(Records for the exercise):
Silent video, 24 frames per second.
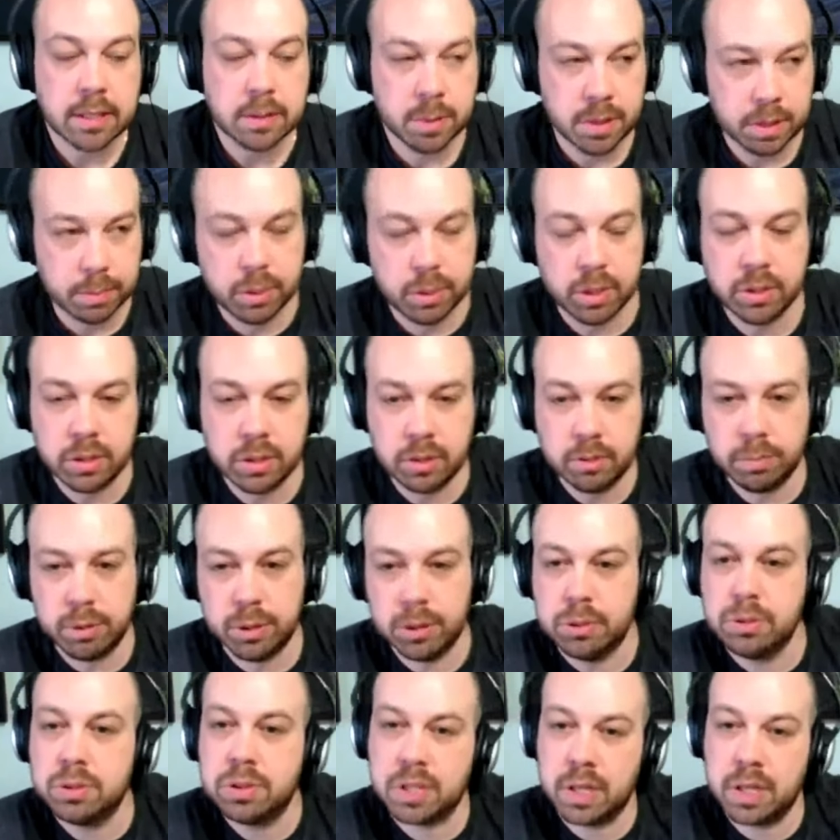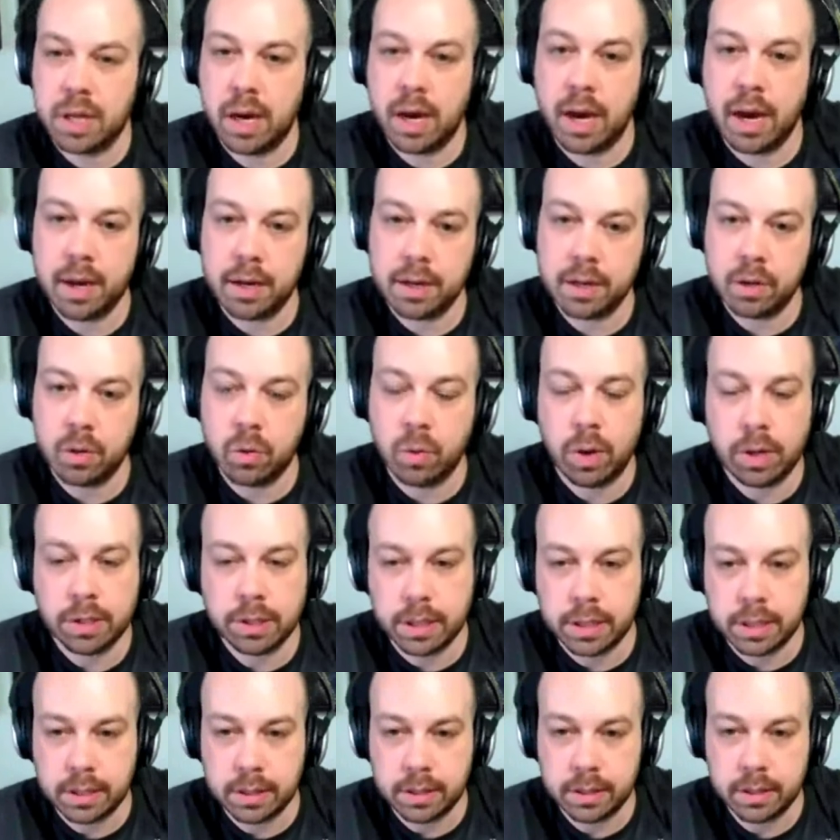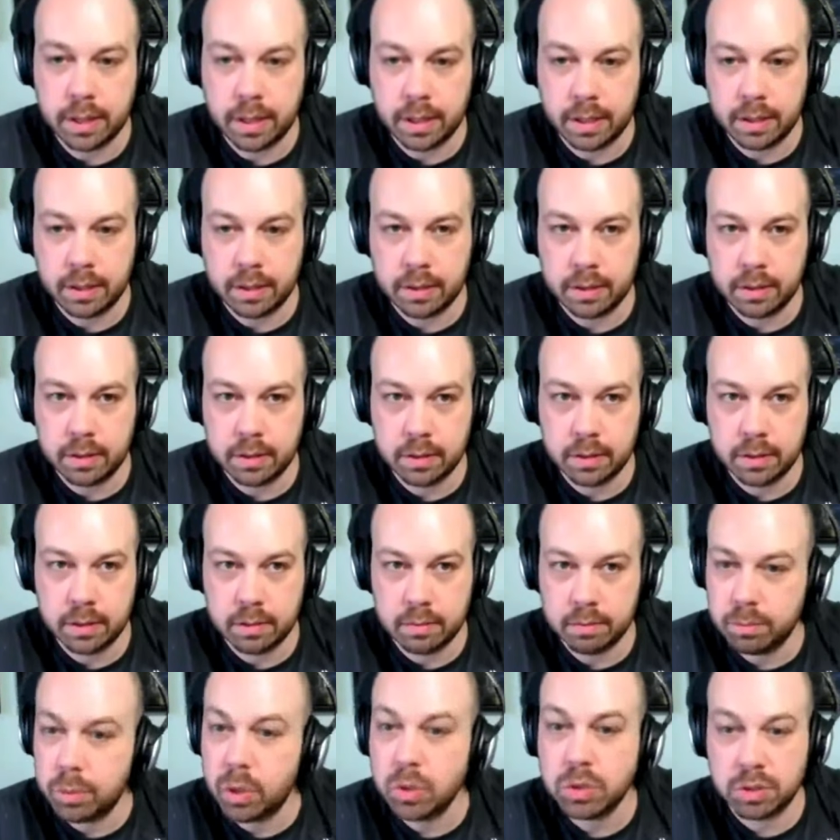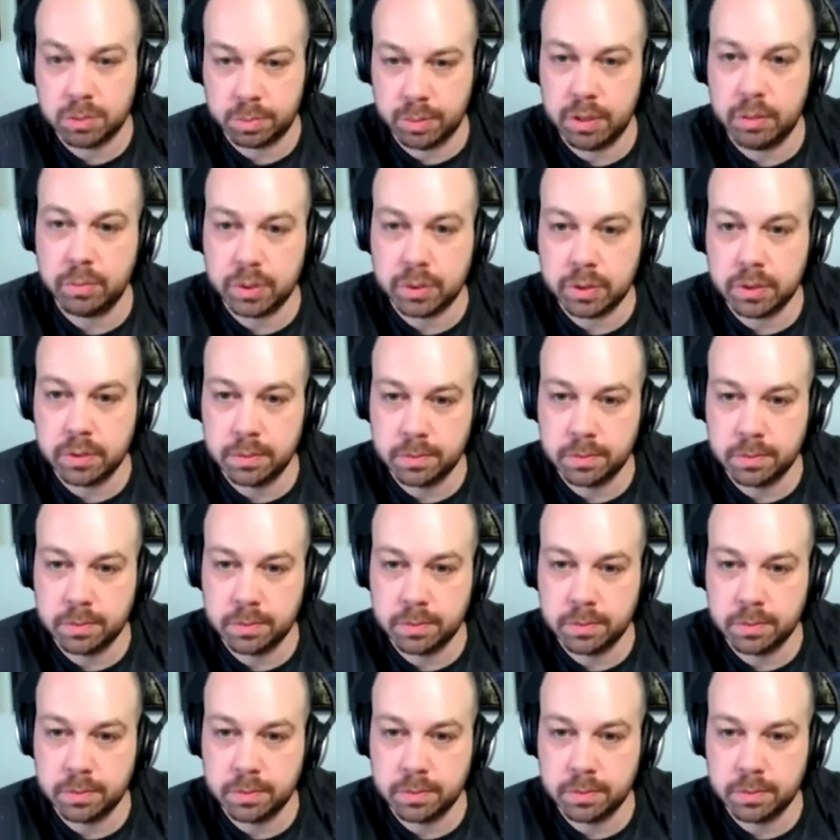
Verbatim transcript: allows me to pr- produce at a higher quality than yeah. most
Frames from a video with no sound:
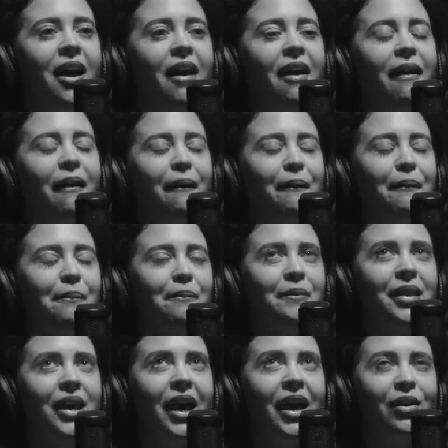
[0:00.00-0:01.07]
Um,
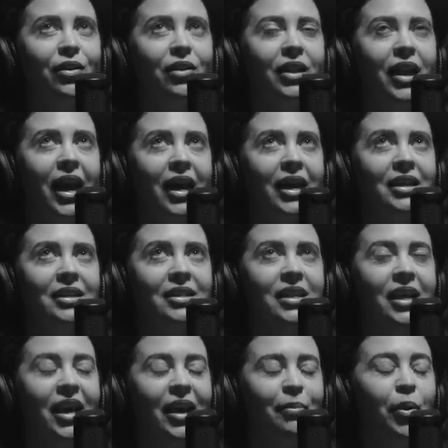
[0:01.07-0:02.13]
at all. And
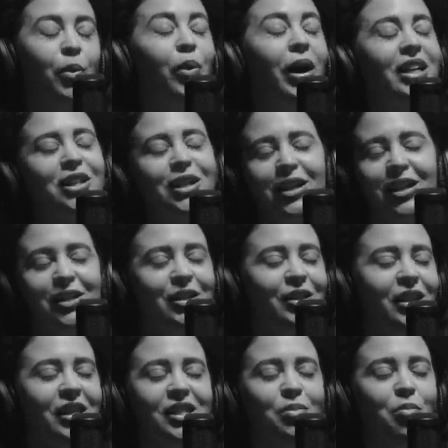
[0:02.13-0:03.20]
but actually it's
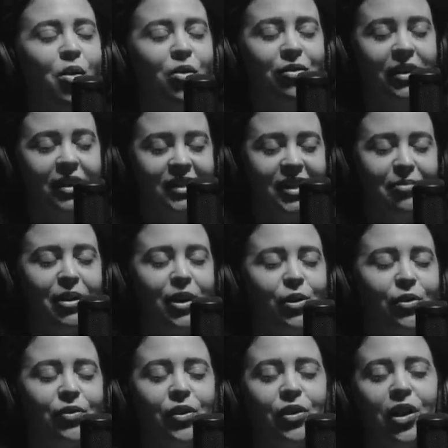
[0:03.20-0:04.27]
the small things that make you
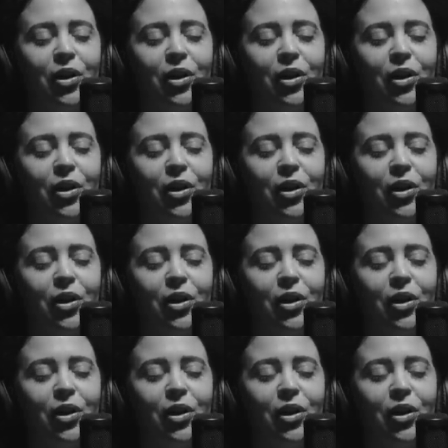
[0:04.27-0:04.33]
feel good.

(Requirement): Everything in the listing should be copied exactly, apart from the images it holds.

(Answer to this task):
Silent video, 24 frames per second.
Verbatim transcript: allows me to pr- produce at a higher quality than yeah. most
Frames from a video with no sound:
[0:00.00-0:01.07]
Um,
[0:01.07-0:02.13]
at all. And
[0:02.13-0:03.20]
but actually it's
[0:03.20-0:04.27]
the small things that make you
[0:04.27-0:04.33]
feel good.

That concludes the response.